## MATERIALS PROVIDED
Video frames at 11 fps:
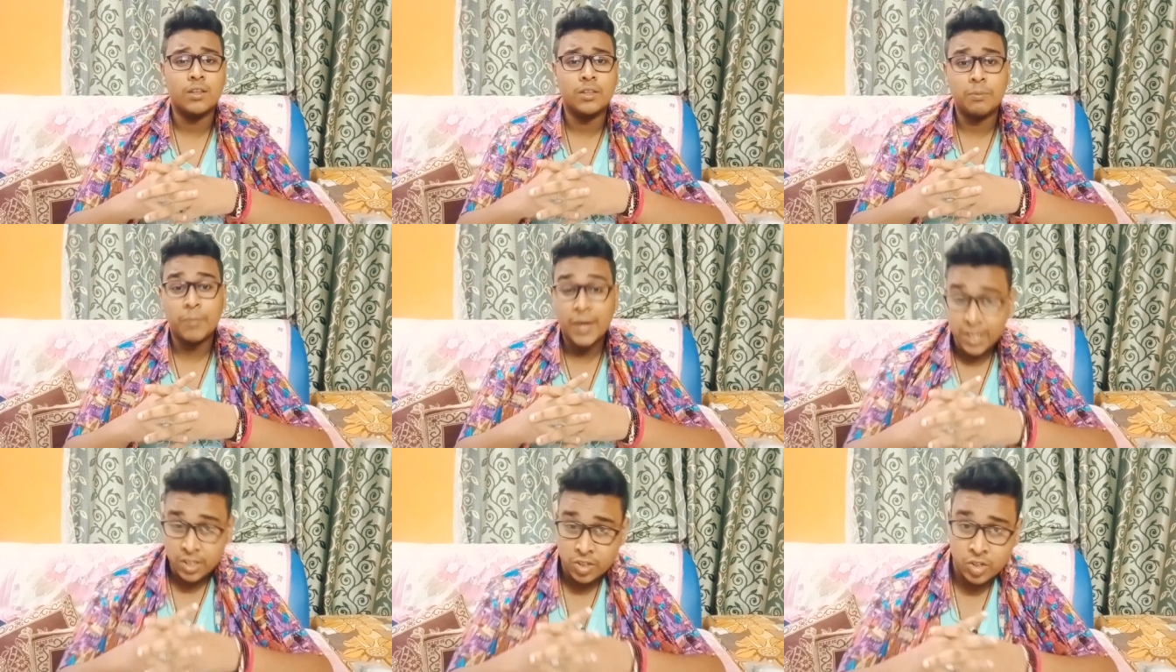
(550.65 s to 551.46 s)
the
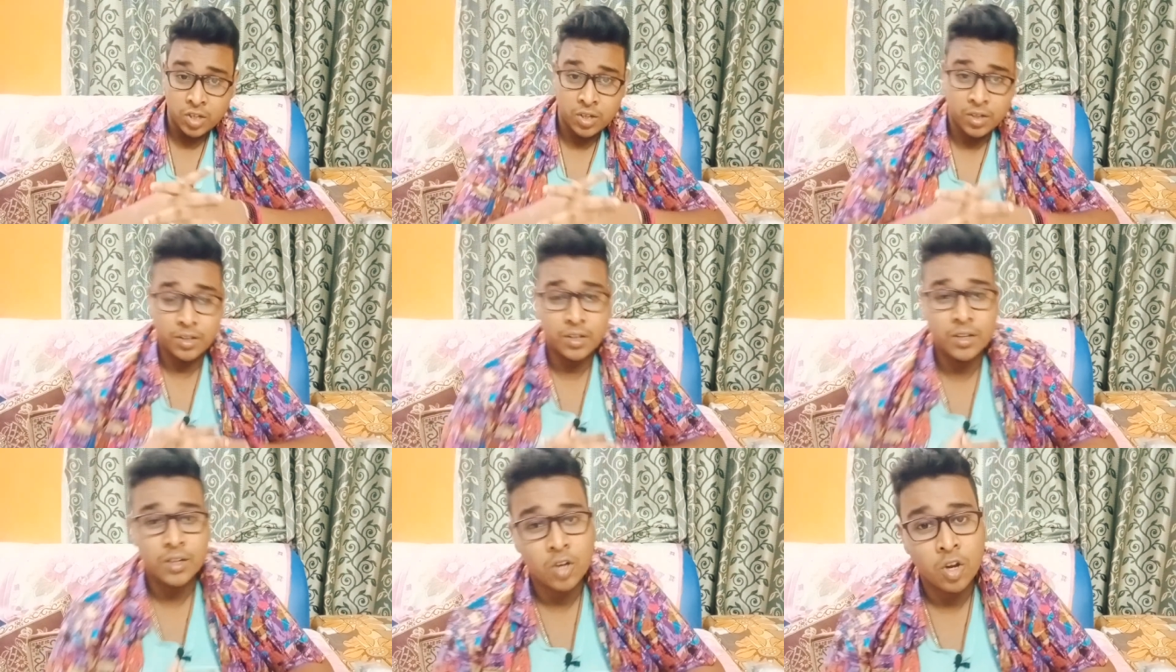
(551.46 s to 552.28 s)
manager
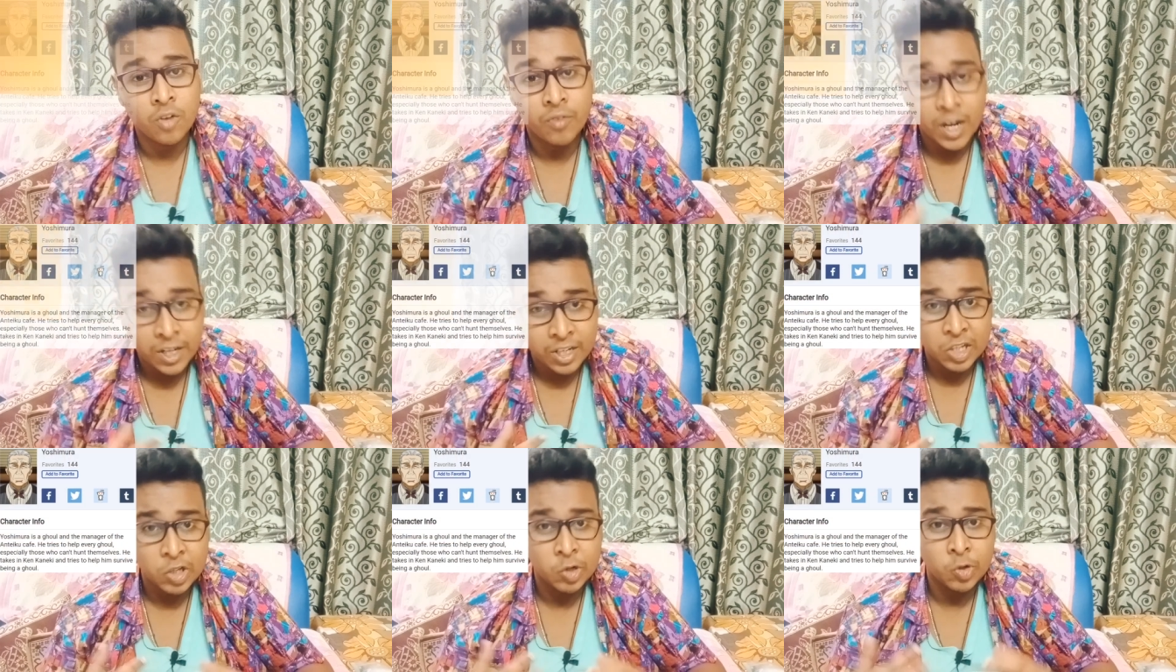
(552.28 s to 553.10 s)
of
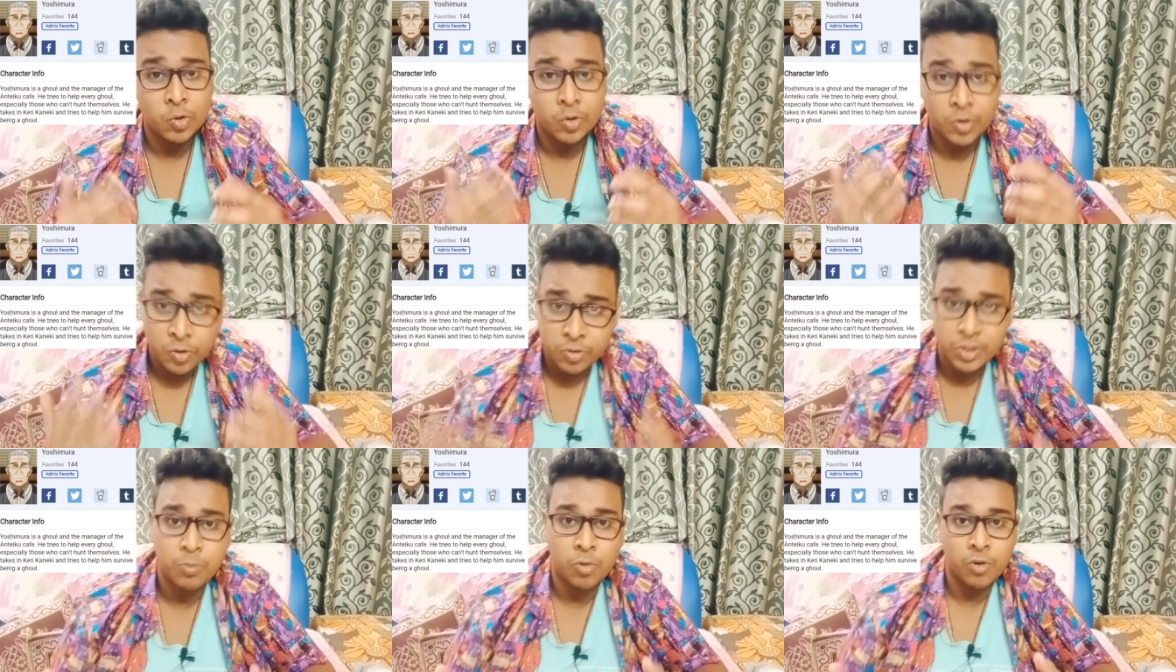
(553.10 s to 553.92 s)
Antiki,
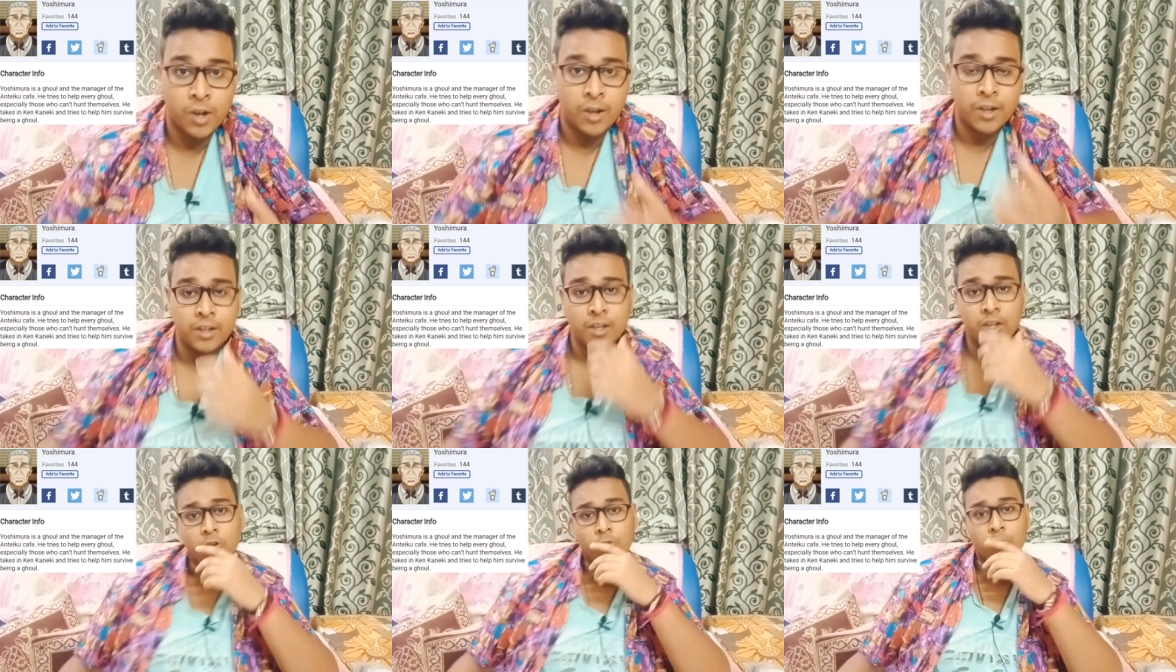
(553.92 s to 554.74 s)
Yoshimura,
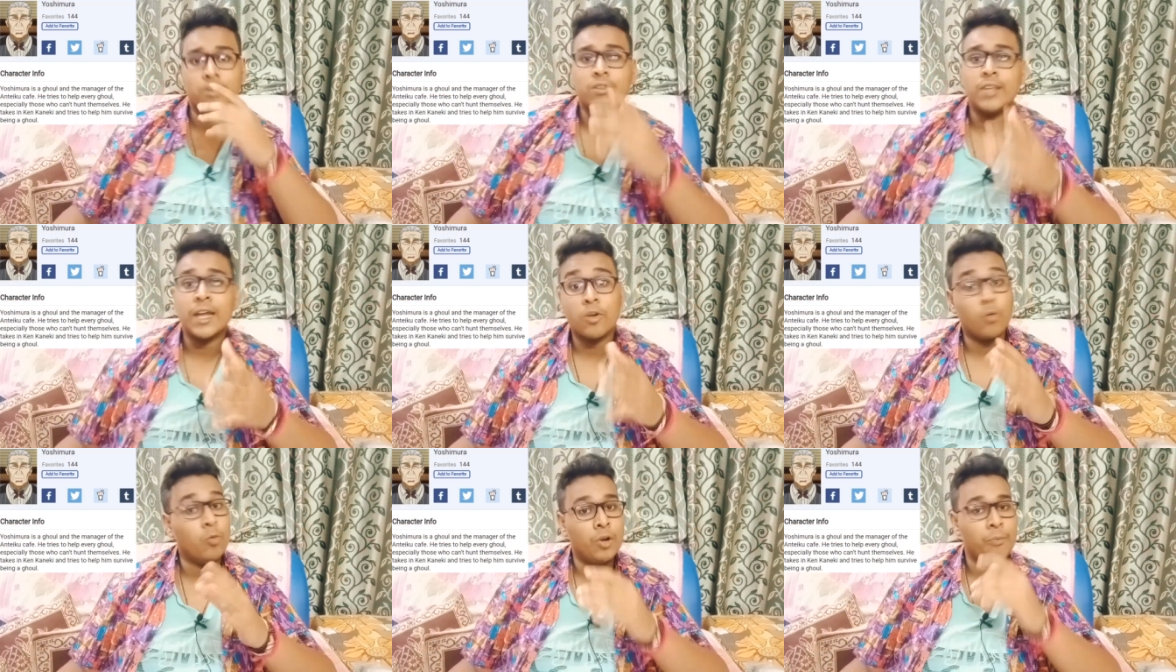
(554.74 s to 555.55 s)
was that
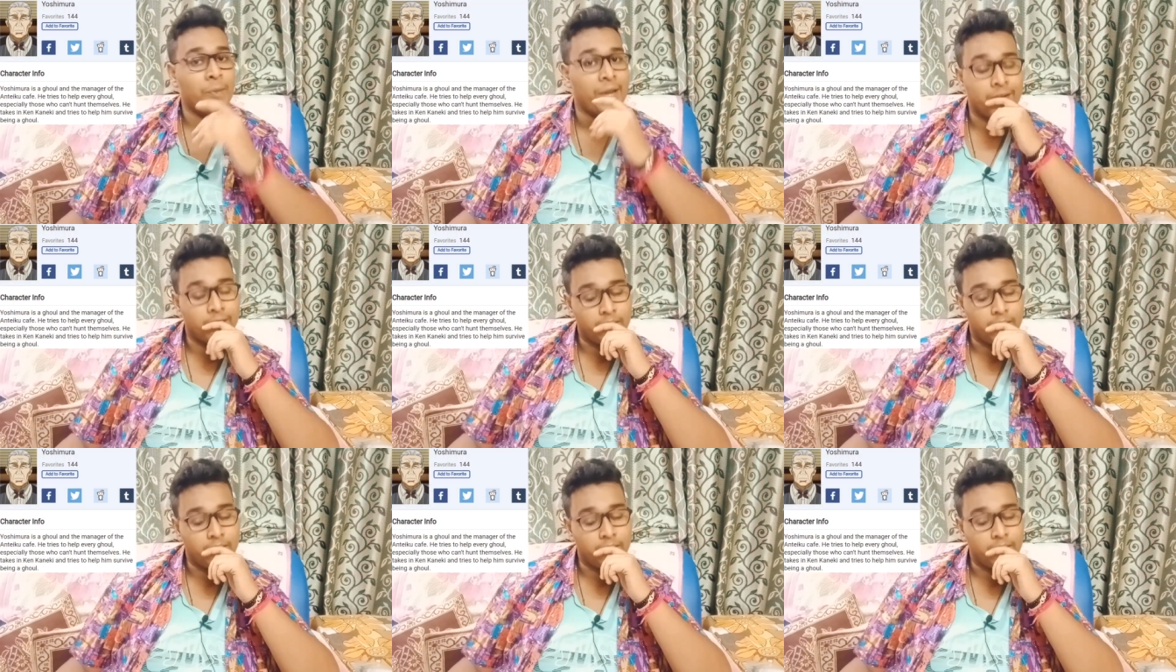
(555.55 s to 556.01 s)
old man.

## WHAT IS REQUIRED
Extract exactly the lines above from the line containing "(553.92 s to 554.74 s)" through the last one, both ends included, but not the pictures.

## EXERCISE OUTPUT
(553.92 s to 554.74 s)
Yoshimura,
(554.74 s to 555.55 s)
was that
(555.55 s to 556.01 s)
old man.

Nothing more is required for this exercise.